In cases of divorce, often child custody is the biggest issue to determine and years of legal and financial negotiations may be torn asunder when single moms in the military are deployed. The non-custodial father or other relatives may be called upon to take charge of minor child they weren't expecting to have in their lives. If both parents who are divorced are in the military and both are deployed, the situation becomes dire.
The issue is addressed by the military in requiring all soldiers to have a Family Care Plan put together in the event they are recalled to active duty. This plan is mandatory for everyone, even single moms in the military.
It includes several forms that must be filled out and that all single moms in the military should keep current at all times:
The family care plan: It is the detailed plan a soldier is expected to make in advance in the event they are recalled to active duty.
A power of attorney: It gives legal authority for the child care of the minors. It establishes who the guardian is and what their rights are.

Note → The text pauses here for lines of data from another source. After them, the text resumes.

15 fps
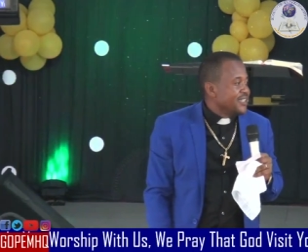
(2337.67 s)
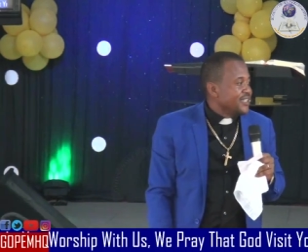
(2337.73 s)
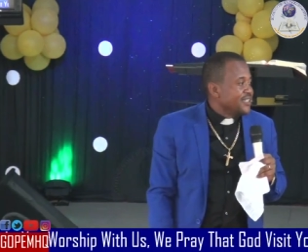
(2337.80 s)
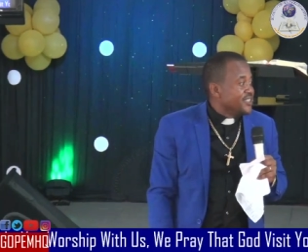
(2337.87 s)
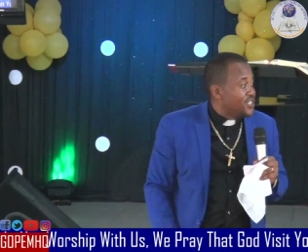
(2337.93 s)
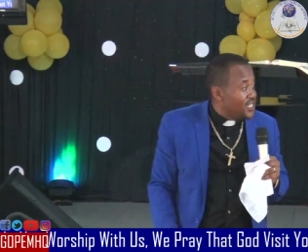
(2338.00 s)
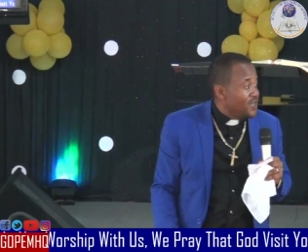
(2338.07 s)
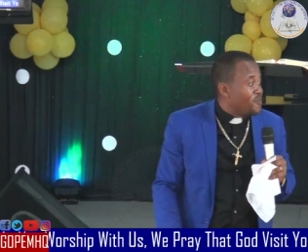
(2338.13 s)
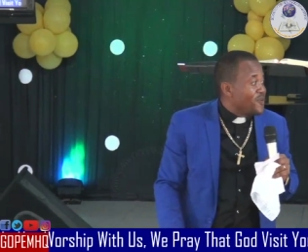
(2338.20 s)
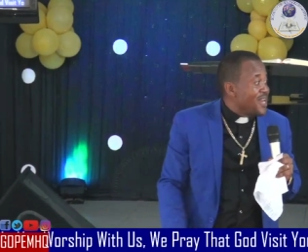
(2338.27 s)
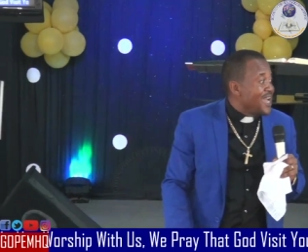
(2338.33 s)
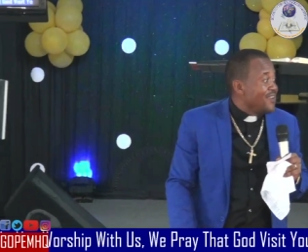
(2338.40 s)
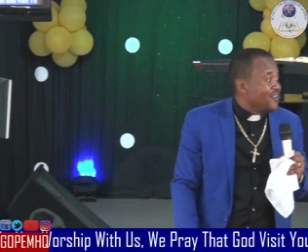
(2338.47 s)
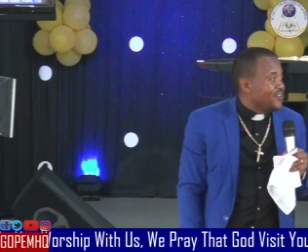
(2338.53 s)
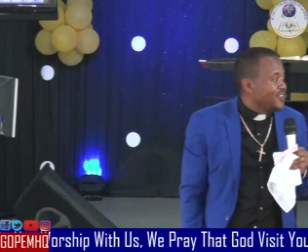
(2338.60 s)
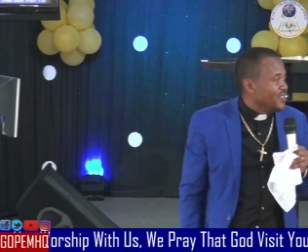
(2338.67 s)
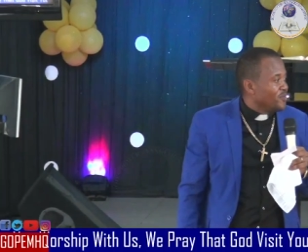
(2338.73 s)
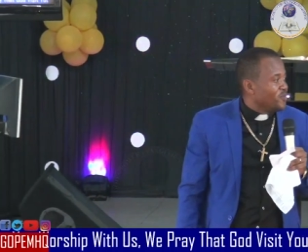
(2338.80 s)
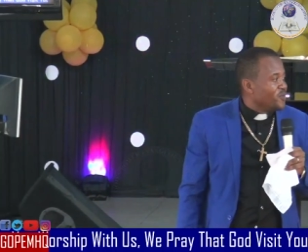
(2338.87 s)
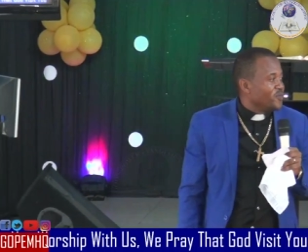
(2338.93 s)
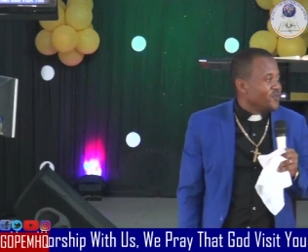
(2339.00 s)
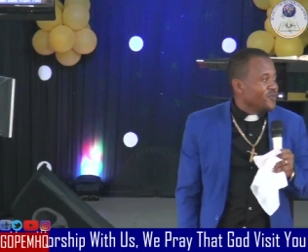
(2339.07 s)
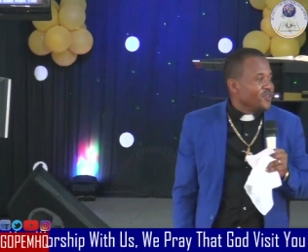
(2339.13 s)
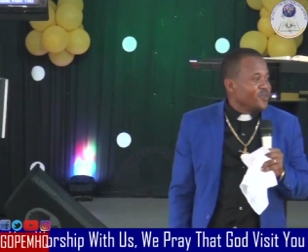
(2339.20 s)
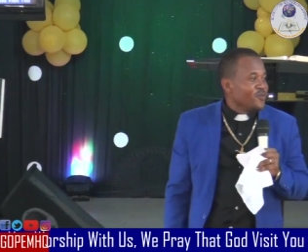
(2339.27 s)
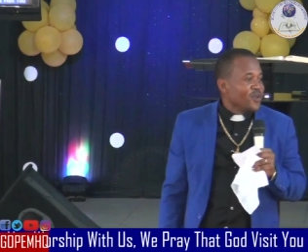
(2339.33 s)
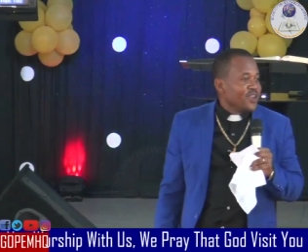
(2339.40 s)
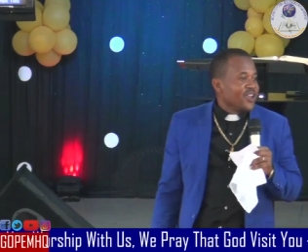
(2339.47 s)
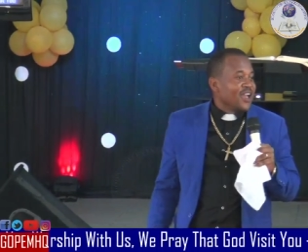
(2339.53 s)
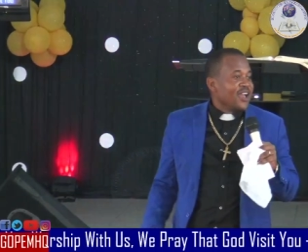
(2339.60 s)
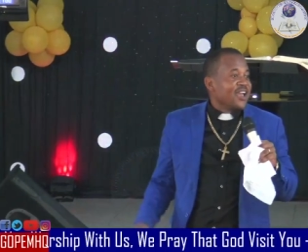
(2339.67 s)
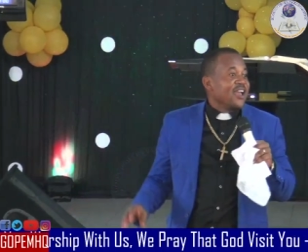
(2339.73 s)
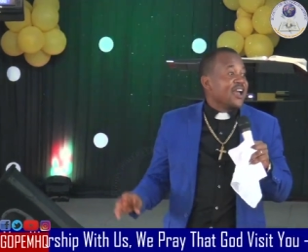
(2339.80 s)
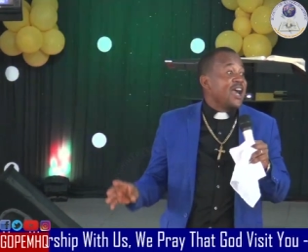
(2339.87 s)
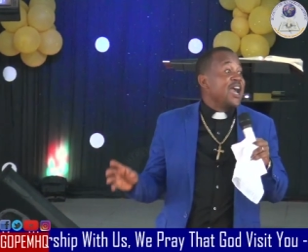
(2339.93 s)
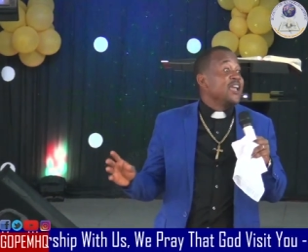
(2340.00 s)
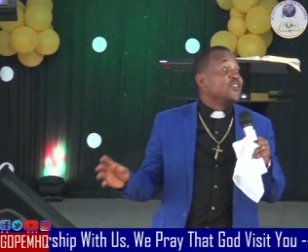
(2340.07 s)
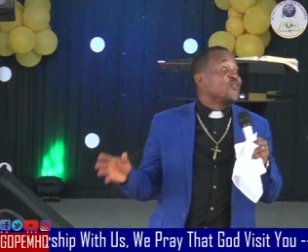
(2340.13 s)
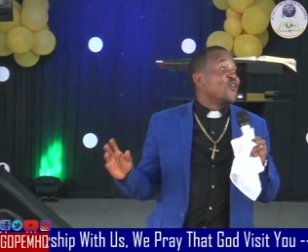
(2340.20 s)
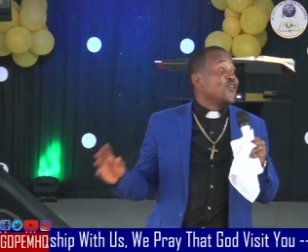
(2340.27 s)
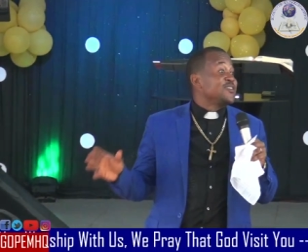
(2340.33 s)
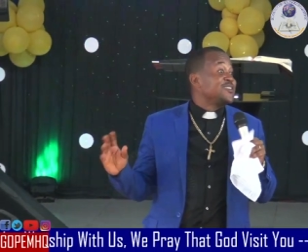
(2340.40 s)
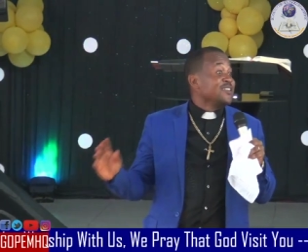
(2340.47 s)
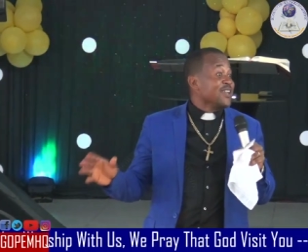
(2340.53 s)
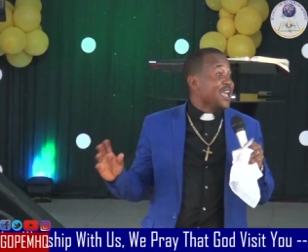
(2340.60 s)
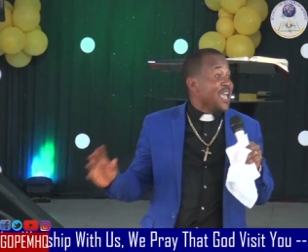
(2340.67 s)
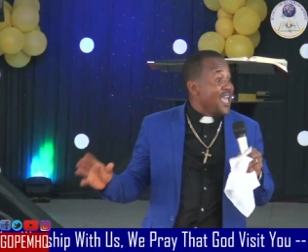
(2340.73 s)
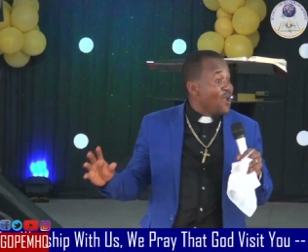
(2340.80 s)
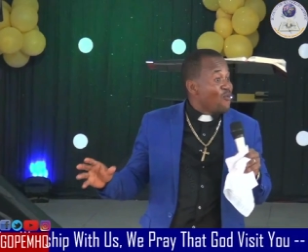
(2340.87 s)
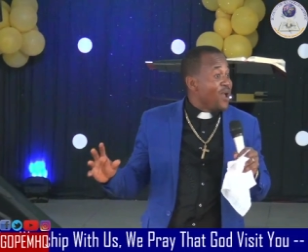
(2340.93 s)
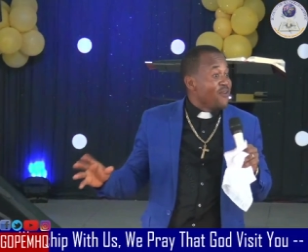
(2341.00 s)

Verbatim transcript: Jeep, nice Jeep. I thought, eh, one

It allows for that relationship to be established for extended periods of time.
Certificate of acceptance as guardian or escort: The form that verifies that the guardian has accepted their responsibility and has been made aware of the circumstances of the family care plan.
Application for uniformed services identification card DEERS enrollment: This provides military benefits to the children while the parent is gone.
Authorization to start, stop, or change allotment, for active duty or retired personnel: This allots a portion of the soldier's pay to family members to support them while the parent is absent.
Letters of instruction: This is all the information important to the soldier's family for legal, medical, and household purposes. Things like tax information, service providers, bills that need to be paid, car registrations can all be included in the letters of instructions.
Family care plan counseling list: A form that verifies the soldier has been counseled on the mandatory nature and information required in a family care plan.
Although single moms in the military may not want to think about the potential of being re-activated, it is a situation that is occurring more and more frequently for people in the military. Having a thorough and up-to-date family care plan ready at all times can alleviate some of the stress of being deployed and help ensure that the children's needs are met.